一方NAだが、ターボが全く不要に思えるほどパワフルだった。何気なくスタートしても他の軽とは明らかに違う加速感。やはりCVTが回転を直ぐ上げてしまう設定なのでちょっと騒がしいが、何故かターボに比べると音質的にも音量的にもマイルドに感じた。
普通の軽ならエンジンが猛烈に唸るだけで殆ど加速しない程の急坂を登ったが(但し低速)、するすると登っていった。これは1.5L位のパワー感だった。一方、下り坂だったが80km/h程度で走ってもエンジンノイズは殆ど気にならなかった。負荷が増えれば当然回転は上がるだろうが、少なくともギア比的には快適クルーズが出来るほど高いという事だと思う。
ハンドリング/乗り心地
先ずターボ仕様から書くと、ステアリングがかなリ軽くインフォメーションもほぼ皆無というゲーム的操舵感。クルマの動きも(少なくとも中低Gに於いては)ロール感を伴わずヒョコッと向きを変える感じで、クルマを操っている感覚に乏しい。
サスは硬めだがギャップを超えた時のボディーのシッカリ感がある。良い意味で引き締まった乗り心地。ただ、こういうセミハイト系のボディーに対して、このシャシ設定が相応しいかは疑問。まあこれがホンダ流のハンドリングなんだろうけど。
続いてノンターボだが、 手応えがまるで無いステアリングは同じ。こんなWiiマリオカートみたいなステアリングタッチが今後普通になっていくとしたら非常に困る。ワインディングは走ってないので正確には判らないが、NAは若干足回りが柔らかいのか良い意味で軽やか&自然なハンドリングに思えた。
総合評価
スタイルは初代N360のカエル顔を採用したが、全体のプロポーションはエッセ(オリジナルはルノー5)と同じ台形で今更陳腐。目玉が飛び出したカエル顔は上下に大きく見える上に、実際のボンネットフードも高いので益々大顔/腰高感がある。
僕がもしN360をモチーフにデザインするなら、ボンネット及びウエストラインをもっと低くして、前後バンパー部分は逆スラントにして軽快感を出したいところ。だが、ハイト系前提のプラットフォームの制約上、上に向かって積み上げていくようなスタイルにならざるをえないのかも。
初代N360はバイク用のエンジンを流用しブッチギリのパワーでおまけに安いという革命的なクルマだったらしい。そういう意味ではN-ONEはN360と本質的に異なるクルマ。現代版N360とはどんなクルマか想像すると、NC700のエンジンを流用して車重は500kgで価格は60万円みたいな何かだと思う。

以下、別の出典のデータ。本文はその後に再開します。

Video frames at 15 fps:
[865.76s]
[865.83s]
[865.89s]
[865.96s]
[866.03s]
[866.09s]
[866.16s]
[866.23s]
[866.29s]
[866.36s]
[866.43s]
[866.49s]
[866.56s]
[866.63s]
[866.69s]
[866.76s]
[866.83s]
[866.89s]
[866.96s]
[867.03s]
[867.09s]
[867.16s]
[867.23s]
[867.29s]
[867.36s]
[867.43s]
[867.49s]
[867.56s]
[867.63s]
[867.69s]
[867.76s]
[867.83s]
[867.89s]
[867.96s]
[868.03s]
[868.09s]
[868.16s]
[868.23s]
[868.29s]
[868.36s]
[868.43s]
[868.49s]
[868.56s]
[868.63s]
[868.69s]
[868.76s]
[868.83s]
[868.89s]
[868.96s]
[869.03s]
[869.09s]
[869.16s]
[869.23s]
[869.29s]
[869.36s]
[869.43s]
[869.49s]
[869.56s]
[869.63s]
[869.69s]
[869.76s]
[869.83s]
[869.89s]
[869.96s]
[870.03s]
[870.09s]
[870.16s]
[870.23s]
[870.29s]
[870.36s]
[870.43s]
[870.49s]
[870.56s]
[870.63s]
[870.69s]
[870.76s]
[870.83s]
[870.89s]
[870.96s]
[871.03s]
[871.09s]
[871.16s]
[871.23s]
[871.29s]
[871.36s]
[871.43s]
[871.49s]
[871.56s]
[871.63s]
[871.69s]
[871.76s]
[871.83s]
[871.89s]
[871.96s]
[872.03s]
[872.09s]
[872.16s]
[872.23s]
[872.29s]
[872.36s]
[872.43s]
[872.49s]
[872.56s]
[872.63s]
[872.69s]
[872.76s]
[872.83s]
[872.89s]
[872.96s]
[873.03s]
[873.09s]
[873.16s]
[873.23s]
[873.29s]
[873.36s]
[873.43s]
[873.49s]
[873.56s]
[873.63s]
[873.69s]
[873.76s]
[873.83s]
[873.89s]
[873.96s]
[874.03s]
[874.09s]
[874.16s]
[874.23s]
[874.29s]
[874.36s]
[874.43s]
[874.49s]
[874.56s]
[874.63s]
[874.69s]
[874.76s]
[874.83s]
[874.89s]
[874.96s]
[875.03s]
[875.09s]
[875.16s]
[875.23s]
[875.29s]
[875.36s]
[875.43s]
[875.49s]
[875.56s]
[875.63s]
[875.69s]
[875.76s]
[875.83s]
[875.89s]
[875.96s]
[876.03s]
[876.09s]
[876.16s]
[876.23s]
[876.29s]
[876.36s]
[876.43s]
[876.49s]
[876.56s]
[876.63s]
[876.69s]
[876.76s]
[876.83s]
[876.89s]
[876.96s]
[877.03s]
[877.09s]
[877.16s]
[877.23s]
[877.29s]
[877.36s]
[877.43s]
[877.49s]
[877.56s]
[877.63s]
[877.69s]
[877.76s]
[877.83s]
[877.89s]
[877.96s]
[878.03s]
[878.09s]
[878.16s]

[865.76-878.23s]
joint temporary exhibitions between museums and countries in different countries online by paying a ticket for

と、色々文句を付けたが、NAエンジンのパワーとその結果としての快適性はライバルを圧倒していると思う。結局、軽自動車が疲れる原因の大半は非力で五月蝿いエンジンだと思うので、パワーに余裕があるというのはとても大きい。現行軽乗用車の中でどれか選べと言われたら僕もこれにすると思う。
排気量的にもコスト的にも、軽のエンジンはこれ以上良くなりようがないと思っていたが、まだカイゼンの余地があったということか?ならば、この新世代エンジンをアクティーに積んでなおかつMTと組み合わせて欲しいとか、次期ビートはオープンやめて車重を600kgくらいに抑えたらかなり面白そうとか、また勝手に商品企画をしてしまった。